Dieser kreative Einfluss ist auf Formal Growth In The Desert nicht nur in den Texten zu hören, sondern auch in der Hinzufügung von schwellenden Synthesizern, Pedal Steel Gitarren und klanglicher Weite. Es entsteht ein kinematographischer Sound, der fast greifbar scheint.

Die erste Single Make Way beginnt mit einer gesprochenen Einleitung „Welcome to the hungry earth“ über tröpfelnden Gitarren, die langsam Spannung aufbauen, bevor sie in Leben explodieren. Elimination Dances schleicht sich dann mit dem klirrenden Geklimper eines Spaghetti-Westerns ein, während Casey über die Entstehung des Albums reflektiert – „In the desert I was humbled, seeing what a thousand years of ice did“ – über langsam ansteigende und manchmal verzerrte Gitarren, bevor er im Refrain landet.

In Polacrilex Kid erzählt Protomartyr eine Geschichte von Selbsthass, Versagen und Inquisition und fragt überlagert von ekstatischen Punk-Gitarren: „Can you hate yourself and still deserve love?“ Das Abschlussstück Rain Garden scheint diese Frage zu beantworten. Verwirrende, intensive und anschwellende Arrangements umgeben Caseys Stimme, während er singt: „I am deserving of love. They’ll say it’s just a love song. But love, love has found me“. Ein Zusammenbruch von stolpernden Synthesizern und gemessenen, pulsierenden Schlagzeugbeats unterstützen diese Behauptung.
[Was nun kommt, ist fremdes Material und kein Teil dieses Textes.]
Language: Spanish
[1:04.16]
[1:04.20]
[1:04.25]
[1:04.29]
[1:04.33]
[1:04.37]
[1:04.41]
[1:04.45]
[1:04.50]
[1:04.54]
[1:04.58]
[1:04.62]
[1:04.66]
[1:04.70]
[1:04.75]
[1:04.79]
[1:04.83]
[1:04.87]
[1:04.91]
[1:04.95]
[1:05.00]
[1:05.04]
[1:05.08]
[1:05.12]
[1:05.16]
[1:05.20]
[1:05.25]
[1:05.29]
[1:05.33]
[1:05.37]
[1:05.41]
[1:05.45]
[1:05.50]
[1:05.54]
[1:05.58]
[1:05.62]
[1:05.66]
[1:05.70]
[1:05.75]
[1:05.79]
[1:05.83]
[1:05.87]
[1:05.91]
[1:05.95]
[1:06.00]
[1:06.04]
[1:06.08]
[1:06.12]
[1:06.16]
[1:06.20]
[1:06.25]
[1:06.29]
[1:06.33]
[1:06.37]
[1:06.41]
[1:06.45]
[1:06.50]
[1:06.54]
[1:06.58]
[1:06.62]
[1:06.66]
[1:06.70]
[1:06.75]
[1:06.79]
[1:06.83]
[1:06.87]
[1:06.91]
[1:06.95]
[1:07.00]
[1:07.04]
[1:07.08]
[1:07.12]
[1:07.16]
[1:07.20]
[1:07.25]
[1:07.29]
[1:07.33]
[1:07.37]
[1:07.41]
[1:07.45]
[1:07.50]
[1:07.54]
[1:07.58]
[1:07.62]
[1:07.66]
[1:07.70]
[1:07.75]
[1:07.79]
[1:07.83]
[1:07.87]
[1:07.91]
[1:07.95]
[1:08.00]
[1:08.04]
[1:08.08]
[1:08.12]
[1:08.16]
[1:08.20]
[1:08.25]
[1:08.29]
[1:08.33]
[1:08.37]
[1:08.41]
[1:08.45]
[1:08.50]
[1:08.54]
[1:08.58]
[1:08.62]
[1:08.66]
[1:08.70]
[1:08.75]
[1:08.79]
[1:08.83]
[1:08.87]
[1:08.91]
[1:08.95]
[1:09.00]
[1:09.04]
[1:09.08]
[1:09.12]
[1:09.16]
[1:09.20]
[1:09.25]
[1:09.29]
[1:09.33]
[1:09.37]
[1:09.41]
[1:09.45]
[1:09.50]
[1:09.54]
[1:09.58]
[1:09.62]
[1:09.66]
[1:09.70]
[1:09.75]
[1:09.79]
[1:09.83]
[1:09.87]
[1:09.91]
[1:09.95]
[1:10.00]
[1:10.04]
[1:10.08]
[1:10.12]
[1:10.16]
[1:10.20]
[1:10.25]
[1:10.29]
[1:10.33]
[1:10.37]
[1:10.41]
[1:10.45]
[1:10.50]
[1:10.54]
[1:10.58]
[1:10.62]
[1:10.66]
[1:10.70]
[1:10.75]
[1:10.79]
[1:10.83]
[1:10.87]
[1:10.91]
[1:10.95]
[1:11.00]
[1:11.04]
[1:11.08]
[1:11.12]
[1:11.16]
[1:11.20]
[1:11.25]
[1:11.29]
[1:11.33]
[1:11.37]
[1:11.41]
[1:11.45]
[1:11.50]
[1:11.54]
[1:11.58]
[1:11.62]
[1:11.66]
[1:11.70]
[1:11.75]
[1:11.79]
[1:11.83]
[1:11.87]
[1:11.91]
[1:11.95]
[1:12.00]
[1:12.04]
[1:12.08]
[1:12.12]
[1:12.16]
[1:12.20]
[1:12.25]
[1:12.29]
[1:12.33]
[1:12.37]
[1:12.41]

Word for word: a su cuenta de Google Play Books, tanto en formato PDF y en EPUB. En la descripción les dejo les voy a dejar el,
Auf diesem Album sind einige Momente zu finden, die den Puls höher schlagen lassen. Es ist schwer, einen Favoriten festzustellen, aber zu den Highlights müssen definitiv der mit Gitarrenriffs glänzende C-Part in We Know The Rats und der Hymnen-artigen Outro Gesang in Let’s Tip The Creator, sowie der Drumbeat mit prominent doppelt gespielter Hi-Hat in Graft Vs. Host gehören.

Wüsten sind karge Landschaften mit feindseligen Bedingungen, in denen Menschen nicht überleben können, aber Protomartyr fühlen sich hier zu Hause: Sie wachsen, expandieren und stellen den trockensten und düstersten Teilen der Menschheit einen Spiegel vor, und laden ihre Hörer dazu ein, darüber nachzudenken.